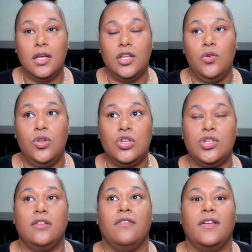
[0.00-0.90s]
You
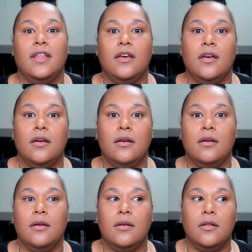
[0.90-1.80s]
usually have to find like
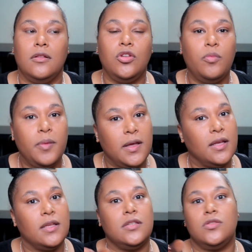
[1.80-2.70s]
a
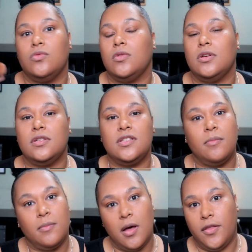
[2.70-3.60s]
lupus or
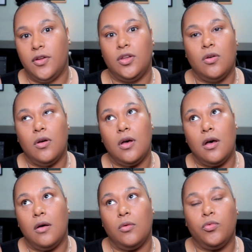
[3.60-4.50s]
some other, you
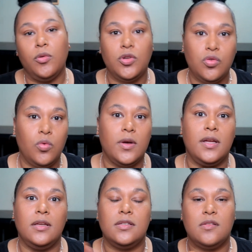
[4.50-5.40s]
know,
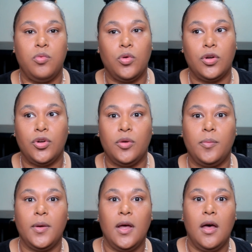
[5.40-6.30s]
rheumatoid support group,
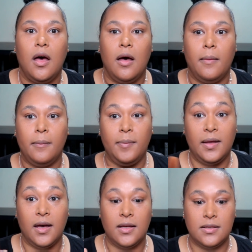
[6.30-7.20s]

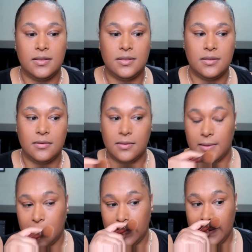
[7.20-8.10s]
because
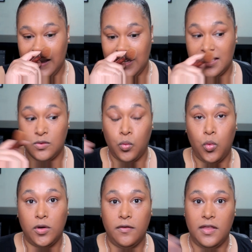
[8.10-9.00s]
it is
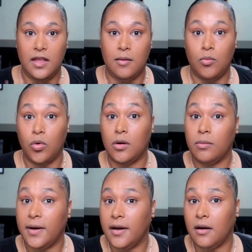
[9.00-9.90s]
one of the more
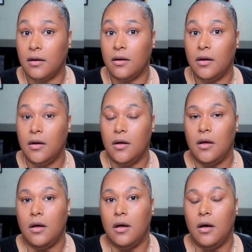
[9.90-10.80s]
rare
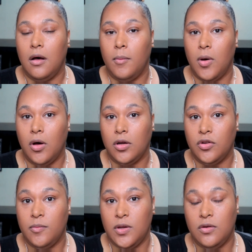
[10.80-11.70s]

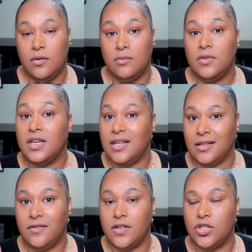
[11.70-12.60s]
autoimmune
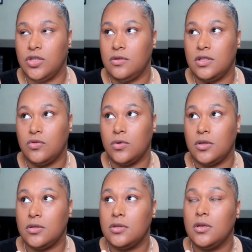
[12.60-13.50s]
connective tissue
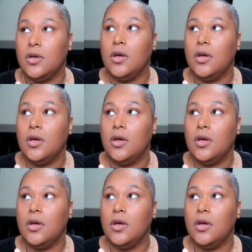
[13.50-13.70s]
disorders.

▸ Problem to work on:
Without the pictures, transcribe exactly the lines above from the one containing "[6.30-7.20s]" through the last.

▸ Solution for this exercise:
[6.30-7.20s]

[7.20-8.10s]
because
[8.10-9.00s]
it is
[9.00-9.90s]
one of the more
[9.90-10.80s]
rare
[10.80-11.70s]

[11.70-12.60s]
autoimmune
[12.60-13.50s]
connective tissue
[13.50-13.70s]
disorders.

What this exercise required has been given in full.